*** Opening Recorded data ***
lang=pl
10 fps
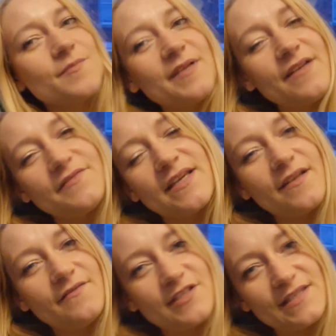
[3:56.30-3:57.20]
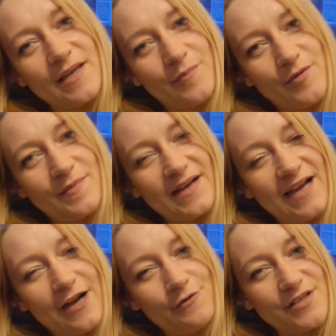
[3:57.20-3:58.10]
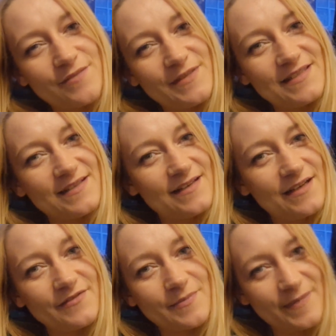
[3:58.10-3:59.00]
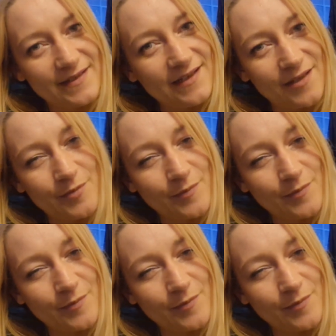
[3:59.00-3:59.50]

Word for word: sobie nawzajem wszystkie pomagałyśmy. Celina wspaniale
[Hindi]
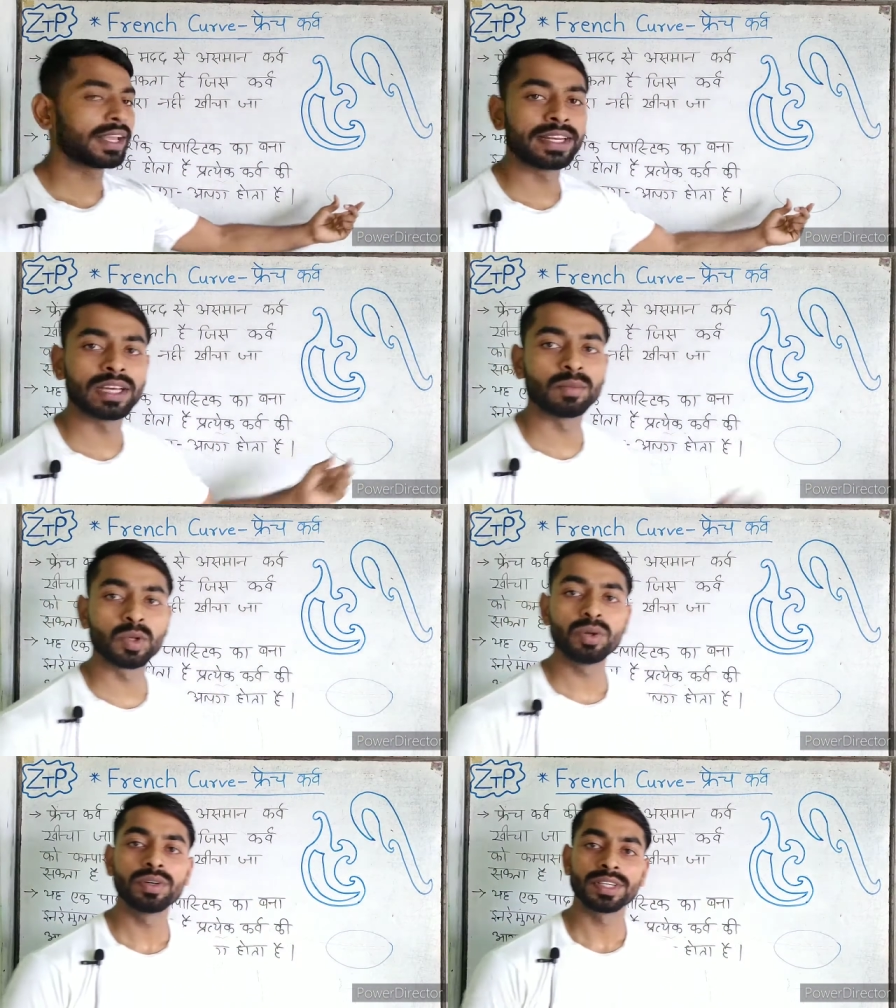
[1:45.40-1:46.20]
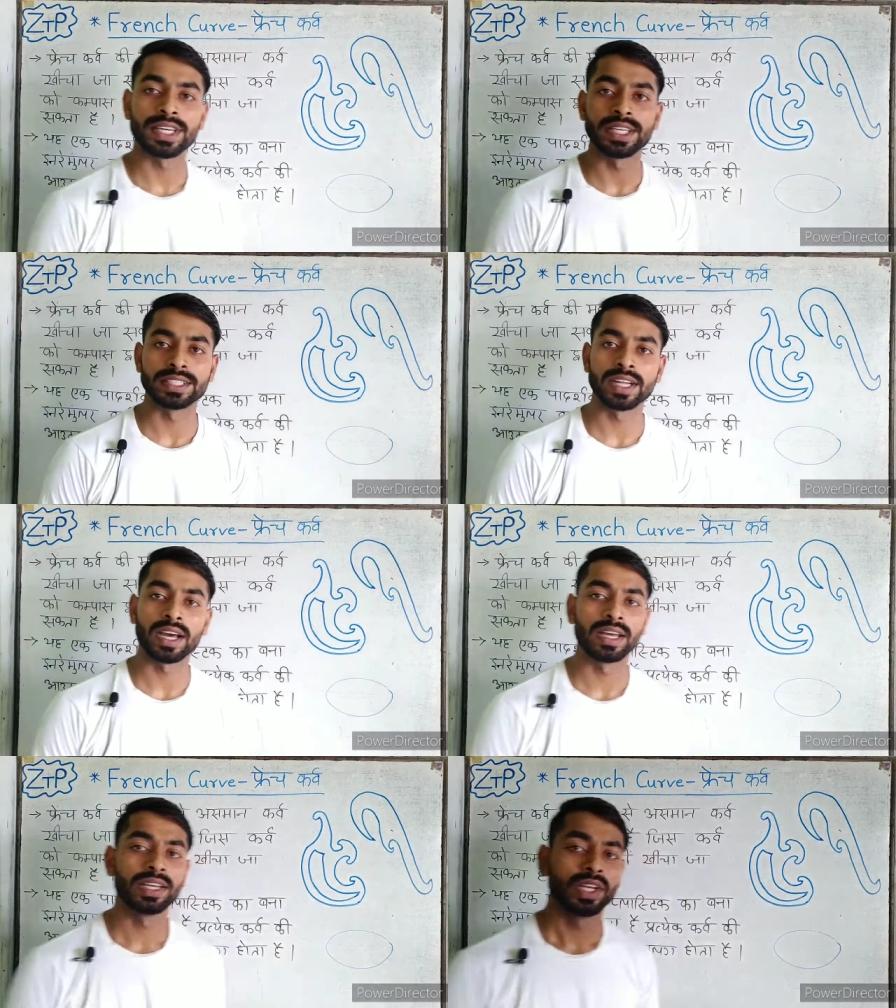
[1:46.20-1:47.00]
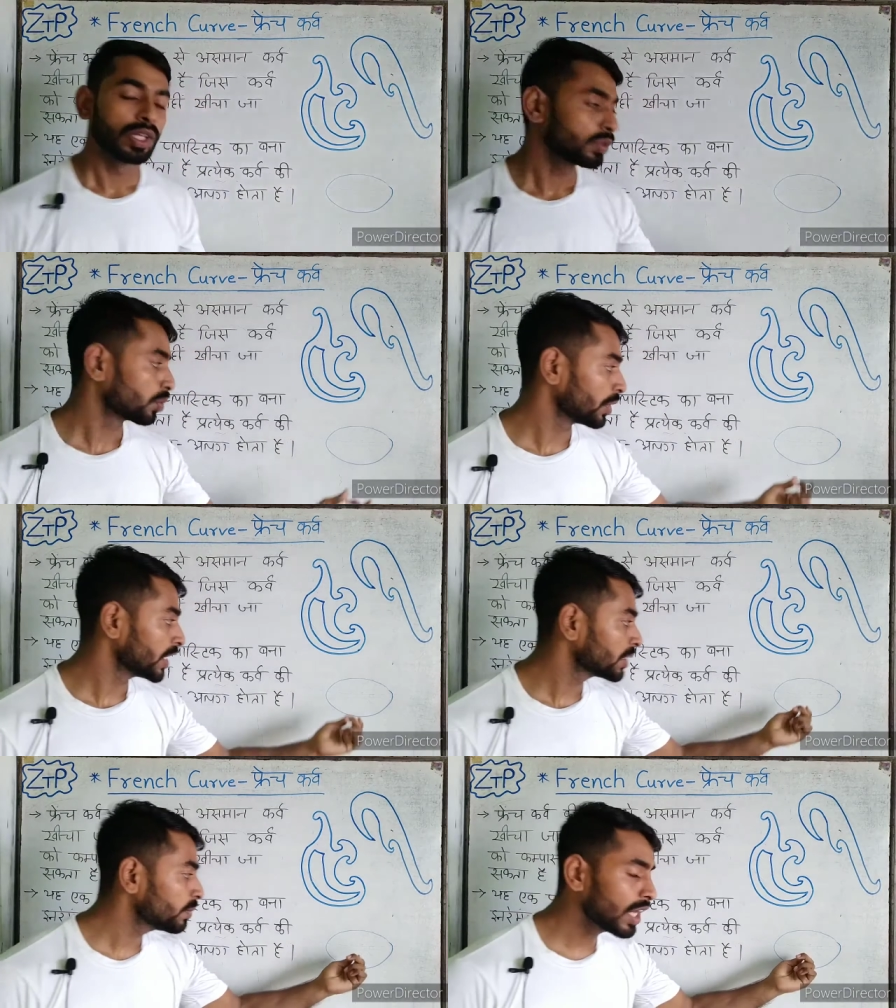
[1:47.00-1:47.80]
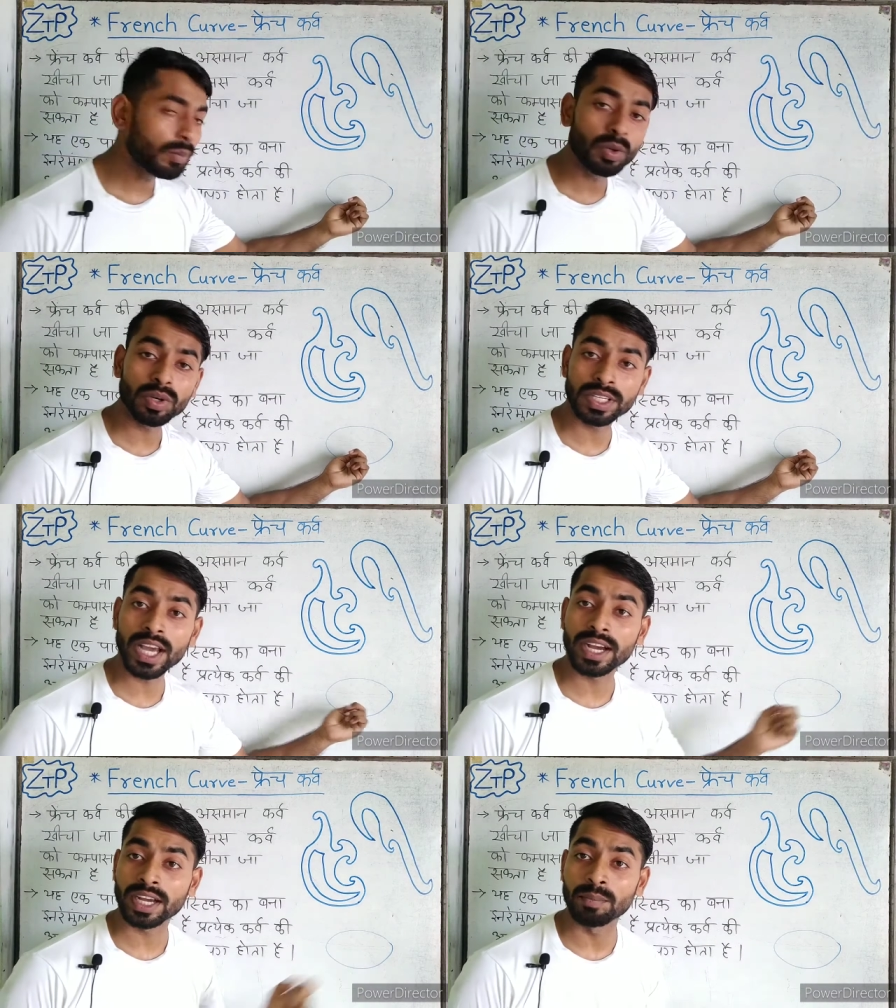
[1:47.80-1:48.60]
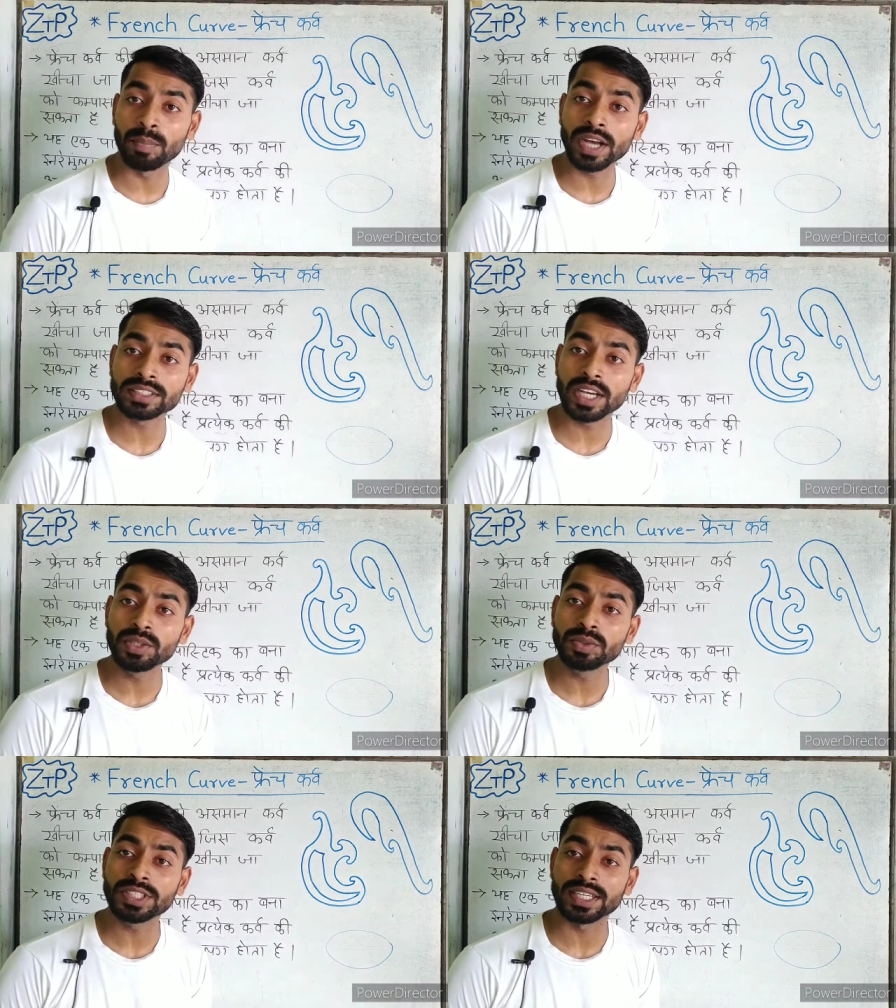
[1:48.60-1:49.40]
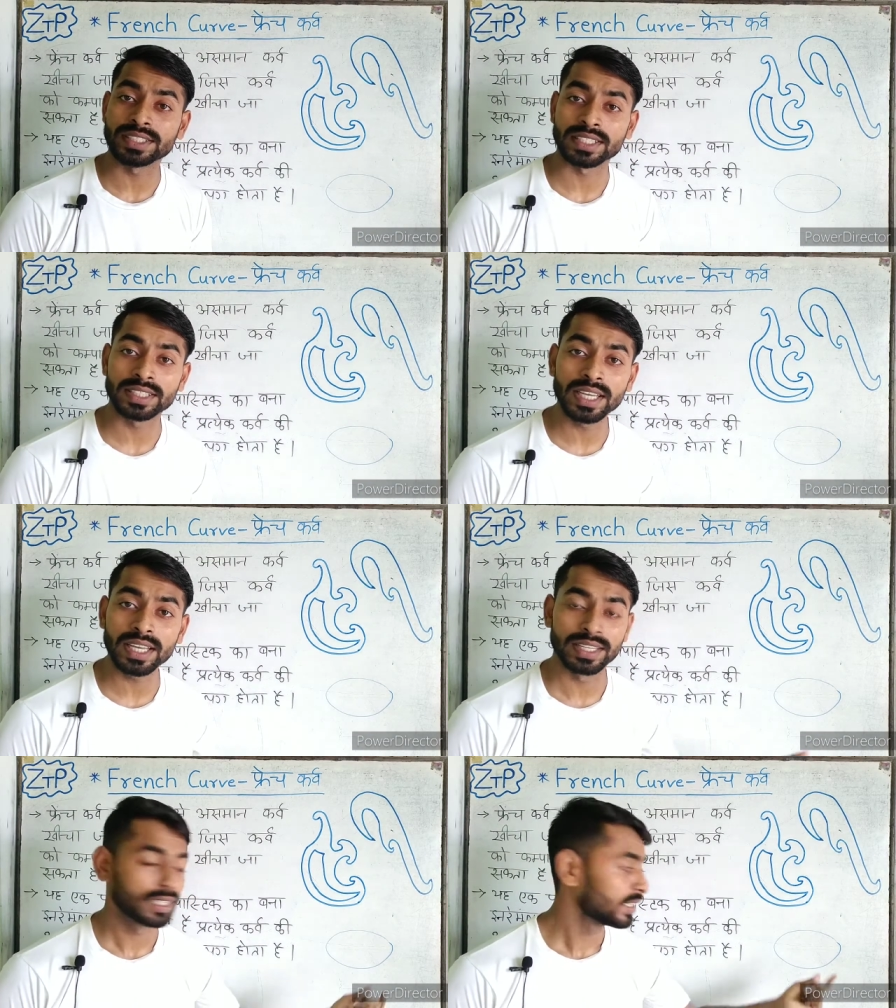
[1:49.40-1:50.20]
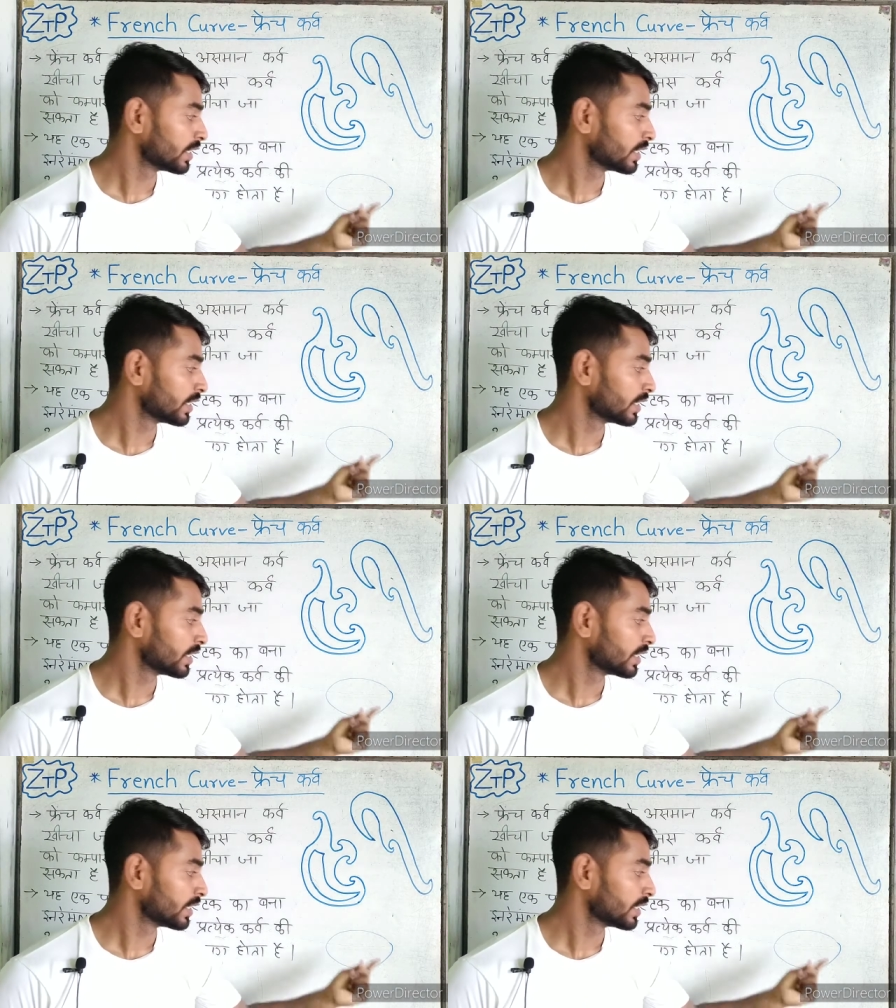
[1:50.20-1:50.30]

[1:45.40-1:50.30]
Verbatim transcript: लाइनें हमको खींचना है तो इसमें हम लोग क्या कंपास का यूज कर सकते हैं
*** Closing Recorded data ***
Task to carry out
The data should be printed again unchanged; leave its pictures out.

Task solution
lang=pl
10 fps
[3:56.30-3:57.20]
[3:57.20-3:58.10]
[3:58.10-3:59.00]
[3:59.00-3:59.50]

Word for word: sobie nawzajem wszystkie pomagałyśmy. Celina wspaniale
[Hindi]
[1:45.40-1:46.20]
[1:46.20-1:47.00]
[1:47.00-1:47.80]
[1:47.80-1:48.60]
[1:48.60-1:49.40]
[1:49.40-1:50.20]
[1:50.20-1:50.30]

[1:45.40-1:50.30]
Verbatim transcript: लाइनें हमको खींचना है तो इसमें हम लोग क्या कंपास का यूज कर सकते हैं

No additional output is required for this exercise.